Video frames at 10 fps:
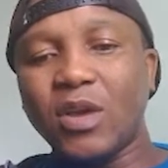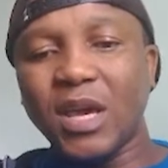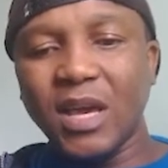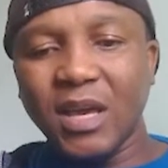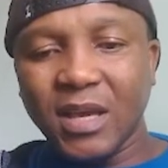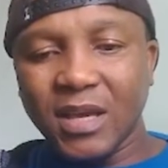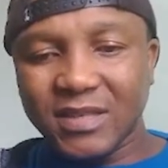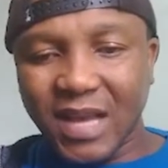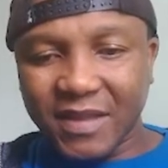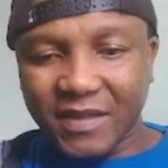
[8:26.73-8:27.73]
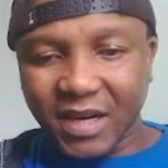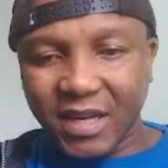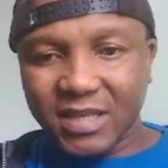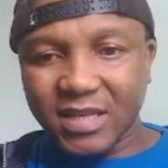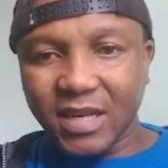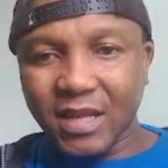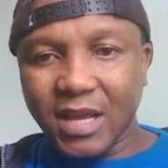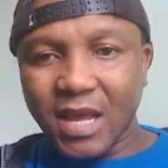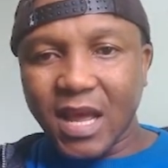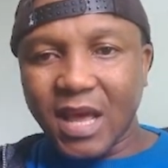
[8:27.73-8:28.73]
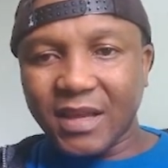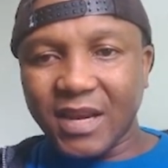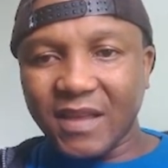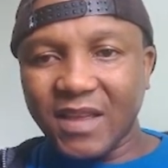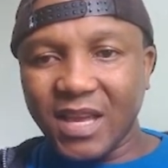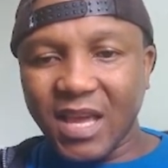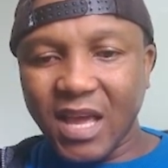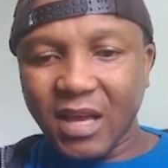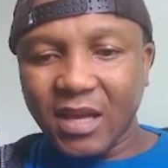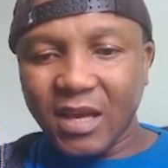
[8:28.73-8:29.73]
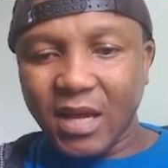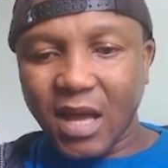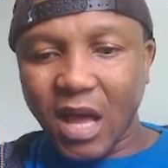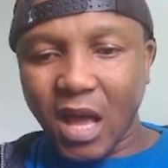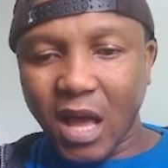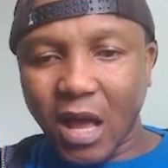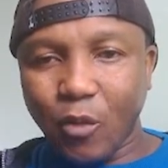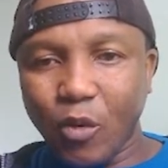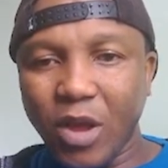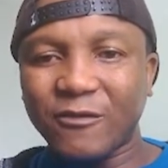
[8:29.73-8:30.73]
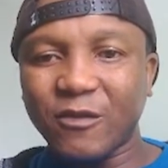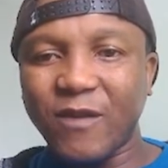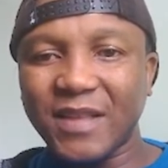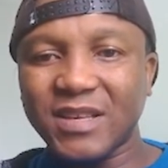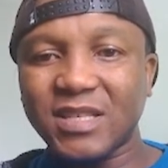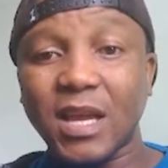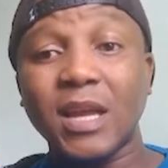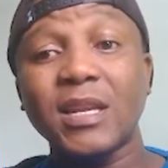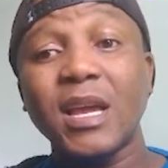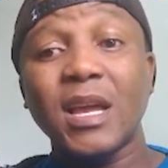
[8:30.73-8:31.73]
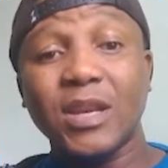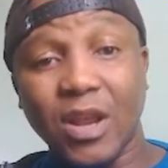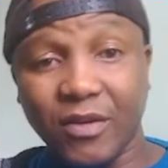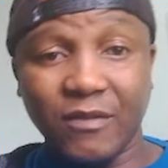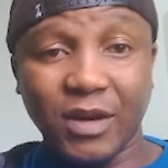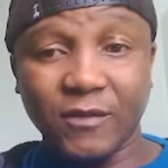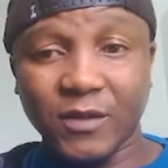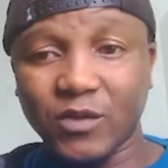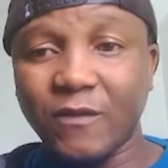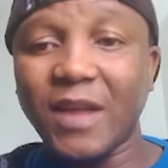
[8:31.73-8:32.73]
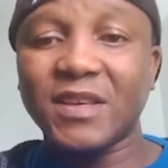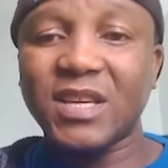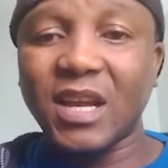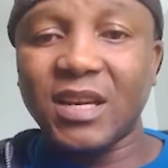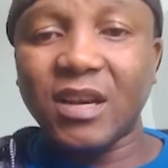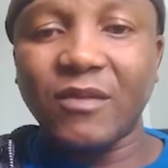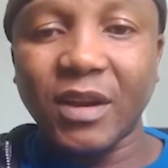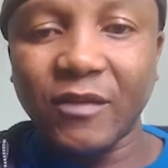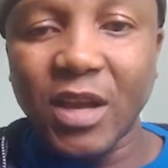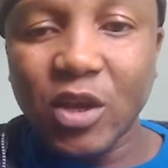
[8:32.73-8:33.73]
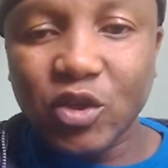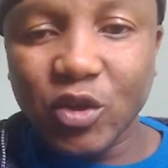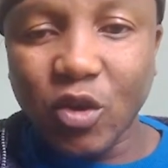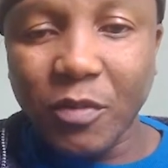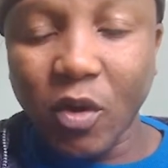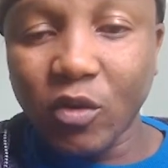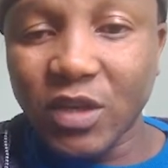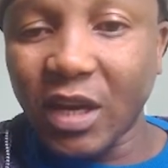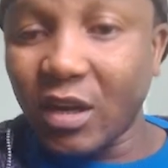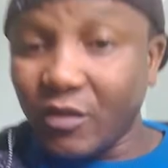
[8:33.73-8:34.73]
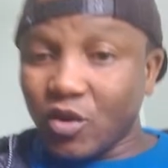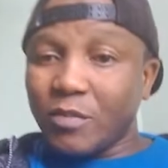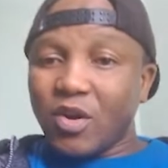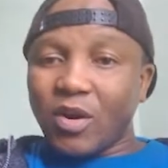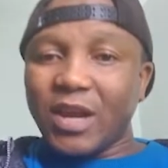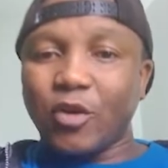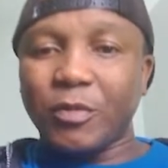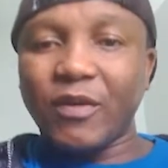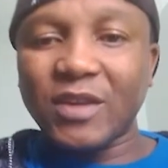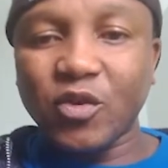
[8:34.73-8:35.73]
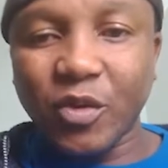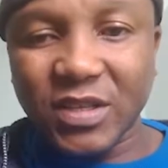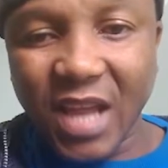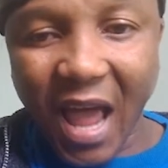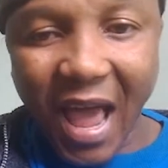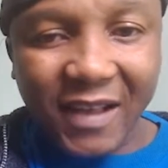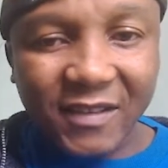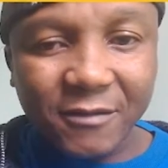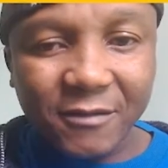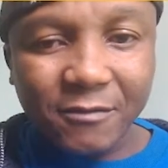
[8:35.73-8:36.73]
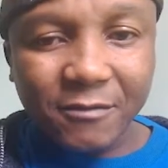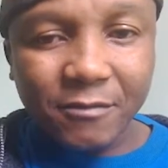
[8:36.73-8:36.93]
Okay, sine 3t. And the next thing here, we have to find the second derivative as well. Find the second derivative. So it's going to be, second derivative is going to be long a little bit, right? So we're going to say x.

==*==

WHAT THIS TASK INVOLVES — Could you write out the whole listing exactly, dropping the pictures?

RESULT —
Video frames at 10 fps:
[8:26.73-8:27.73]
[8:27.73-8:28.73]
[8:28.73-8:29.73]
[8:29.73-8:30.73]
[8:30.73-8:31.73]
[8:31.73-8:32.73]
[8:32.73-8:33.73]
[8:33.73-8:34.73]
[8:34.73-8:35.73]
[8:35.73-8:36.73]
[8:36.73-8:36.93]
Okay, sine 3t. And the next thing here, we have to find the second derivative as well. Find the second derivative. So it's going to be, second derivative is going to be long a little bit, right? So we're going to say x.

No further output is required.